Mit dem Abbild des Inhaltes und der Besetzung Nicolas Cage („Con Air“, „Im Körper des Feindes“) mag der geneigte Filmfan erst einmal seinen Vorurteilen und Skepsis erliegen. Nachdem Nicolas Cage speziell in den 1990er und 2000er Jahren noch einige zündende Mainstreamstreifen mit schauspielerischem Leben füllte, verkam er in den letzten Jahren zu einer Ramschware, da er sich – optimistisch formuliert – zu keinem Film zu schade war. Waren seine Leistungen einstmals zumindest Geschmackssache, waren sie zuletzt indiskutabel schlecht. Da schien möglicherweise die Rolle als frustrierter, mittelmäßiger Familienvater verlockend zu sein. Vielleicht spiegelt sich ja tatsächlich eine Aufarbeitung privaten Unrates darin. Kurzum: Cage vermag es in diesem Film durchaus, eine gute Leistung zu bringen.

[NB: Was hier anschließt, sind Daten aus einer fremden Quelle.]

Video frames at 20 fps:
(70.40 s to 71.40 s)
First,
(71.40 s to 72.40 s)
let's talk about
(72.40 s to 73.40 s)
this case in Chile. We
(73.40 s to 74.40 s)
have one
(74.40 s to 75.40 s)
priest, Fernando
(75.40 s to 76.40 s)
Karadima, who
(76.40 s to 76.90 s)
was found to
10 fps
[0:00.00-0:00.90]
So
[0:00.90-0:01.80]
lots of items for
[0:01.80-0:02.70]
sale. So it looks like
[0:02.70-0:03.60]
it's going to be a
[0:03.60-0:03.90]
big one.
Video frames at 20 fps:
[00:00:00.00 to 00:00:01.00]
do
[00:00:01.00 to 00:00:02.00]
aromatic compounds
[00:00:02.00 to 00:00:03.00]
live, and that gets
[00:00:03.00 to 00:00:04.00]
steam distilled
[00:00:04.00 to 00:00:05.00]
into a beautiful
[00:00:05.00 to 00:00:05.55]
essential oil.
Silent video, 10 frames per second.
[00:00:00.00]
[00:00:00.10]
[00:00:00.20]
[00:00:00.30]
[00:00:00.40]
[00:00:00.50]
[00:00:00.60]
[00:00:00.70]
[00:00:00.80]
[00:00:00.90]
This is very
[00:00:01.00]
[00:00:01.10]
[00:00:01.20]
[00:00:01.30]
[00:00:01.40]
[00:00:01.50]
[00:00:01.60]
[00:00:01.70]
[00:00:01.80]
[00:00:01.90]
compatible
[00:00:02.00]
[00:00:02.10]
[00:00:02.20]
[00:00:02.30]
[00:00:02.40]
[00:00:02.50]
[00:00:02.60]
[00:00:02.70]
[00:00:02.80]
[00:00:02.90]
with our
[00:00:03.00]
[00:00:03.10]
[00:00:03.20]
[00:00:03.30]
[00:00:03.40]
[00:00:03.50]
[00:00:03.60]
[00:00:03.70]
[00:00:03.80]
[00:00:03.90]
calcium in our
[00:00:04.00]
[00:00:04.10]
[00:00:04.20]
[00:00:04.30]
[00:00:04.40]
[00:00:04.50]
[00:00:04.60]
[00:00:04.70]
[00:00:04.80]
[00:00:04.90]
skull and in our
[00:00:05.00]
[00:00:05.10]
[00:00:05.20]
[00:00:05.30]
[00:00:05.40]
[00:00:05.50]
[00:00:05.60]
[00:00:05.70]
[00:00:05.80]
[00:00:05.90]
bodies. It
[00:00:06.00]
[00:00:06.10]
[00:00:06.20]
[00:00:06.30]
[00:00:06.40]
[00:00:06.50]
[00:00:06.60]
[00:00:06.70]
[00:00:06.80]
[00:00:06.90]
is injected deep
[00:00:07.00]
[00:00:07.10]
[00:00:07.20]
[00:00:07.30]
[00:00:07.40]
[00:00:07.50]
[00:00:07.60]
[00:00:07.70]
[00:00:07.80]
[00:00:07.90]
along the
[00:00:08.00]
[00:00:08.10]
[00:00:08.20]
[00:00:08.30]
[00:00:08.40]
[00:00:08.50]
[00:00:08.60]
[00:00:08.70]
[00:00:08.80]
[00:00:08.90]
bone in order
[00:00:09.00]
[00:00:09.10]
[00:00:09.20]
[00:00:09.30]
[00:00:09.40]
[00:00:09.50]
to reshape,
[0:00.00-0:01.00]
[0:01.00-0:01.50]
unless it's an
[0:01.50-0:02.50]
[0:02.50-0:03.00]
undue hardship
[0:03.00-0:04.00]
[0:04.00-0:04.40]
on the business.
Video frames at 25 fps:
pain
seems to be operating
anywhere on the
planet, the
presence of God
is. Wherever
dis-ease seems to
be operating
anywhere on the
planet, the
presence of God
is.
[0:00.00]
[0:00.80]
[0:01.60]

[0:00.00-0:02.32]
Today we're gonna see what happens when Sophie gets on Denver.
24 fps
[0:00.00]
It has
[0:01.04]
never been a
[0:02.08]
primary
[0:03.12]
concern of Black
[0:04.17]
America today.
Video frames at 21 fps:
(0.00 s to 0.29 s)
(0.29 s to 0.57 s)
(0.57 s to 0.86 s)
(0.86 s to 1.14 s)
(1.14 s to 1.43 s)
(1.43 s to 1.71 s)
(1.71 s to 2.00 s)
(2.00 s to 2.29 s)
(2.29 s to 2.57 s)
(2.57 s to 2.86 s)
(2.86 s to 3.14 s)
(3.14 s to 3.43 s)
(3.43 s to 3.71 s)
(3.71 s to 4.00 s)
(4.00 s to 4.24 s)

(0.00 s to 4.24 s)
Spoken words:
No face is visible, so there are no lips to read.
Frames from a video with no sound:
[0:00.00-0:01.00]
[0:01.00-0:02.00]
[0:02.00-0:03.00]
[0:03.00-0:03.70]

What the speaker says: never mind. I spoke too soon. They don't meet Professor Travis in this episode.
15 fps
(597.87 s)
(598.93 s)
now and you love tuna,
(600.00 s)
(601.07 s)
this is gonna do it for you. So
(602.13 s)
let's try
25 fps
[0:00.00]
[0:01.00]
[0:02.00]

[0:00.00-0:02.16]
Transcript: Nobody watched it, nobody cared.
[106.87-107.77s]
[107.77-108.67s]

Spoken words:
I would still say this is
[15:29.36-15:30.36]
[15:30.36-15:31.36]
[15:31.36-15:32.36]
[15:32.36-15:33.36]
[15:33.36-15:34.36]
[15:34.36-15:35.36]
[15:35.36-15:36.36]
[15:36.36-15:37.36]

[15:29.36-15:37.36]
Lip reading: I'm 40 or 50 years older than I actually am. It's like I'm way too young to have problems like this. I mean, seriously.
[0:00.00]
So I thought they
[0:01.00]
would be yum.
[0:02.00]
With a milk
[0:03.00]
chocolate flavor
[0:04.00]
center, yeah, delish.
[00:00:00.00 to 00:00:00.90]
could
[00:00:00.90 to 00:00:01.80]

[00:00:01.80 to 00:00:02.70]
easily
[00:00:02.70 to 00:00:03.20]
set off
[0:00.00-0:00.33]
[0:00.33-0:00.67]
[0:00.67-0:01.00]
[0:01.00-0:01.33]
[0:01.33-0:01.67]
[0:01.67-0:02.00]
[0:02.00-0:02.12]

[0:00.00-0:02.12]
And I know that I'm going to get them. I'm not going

Er wirkt in seinem Mix aus Wut, Frustration und durchgeknalltem Wahnsinn sehr authentisch. Auch Selma Blair („Super süß und super sexy“, „Natürlich blond“) mimt ihre Rolle als in Fürsorge zerriebene Mutter gut. Da zeigt sie sich in der einen Sequenz in liebevoller Empathie, um sich kurz darauf mordlüstern mit einer Säge den Weg zu ihren Kindern bahnen zu wollen. Regisseur Brian Taylor („Crank“, „Gamer“) wagt sich mit interessanten Kameraperspektiven und schnellen Schnitten an ein kontroverses Thema heran und kann dieses mit gelungenen Bildern einfangen. Die optische und auch musikalische Aufmachung unterstreichen den möglichen Anspruch, einen Kultfilm etablieren zu wollen. Potenziale sind also durchaus vorhanden. Allerdings vermag Taylor seinem Werk nicht intensiv genug das Format „Groteske“anhaften zu können. „Mom And Dad“wirkt anarchisch, schräg und gesellschaftskritisch, kann dies aber nicht in aller Intensität und mit einem noch treffenderen Humor verstärken. So bleibt ein gemischtes Gefühl zurück. Es gibt witzige Ansätze und doch auch ein etwas geschmackloses Thema, was dadurch geschmacklos wird, dass es sich nicht in Gänze abzugrenzen bzw. als Groteske zu positionieren weiß.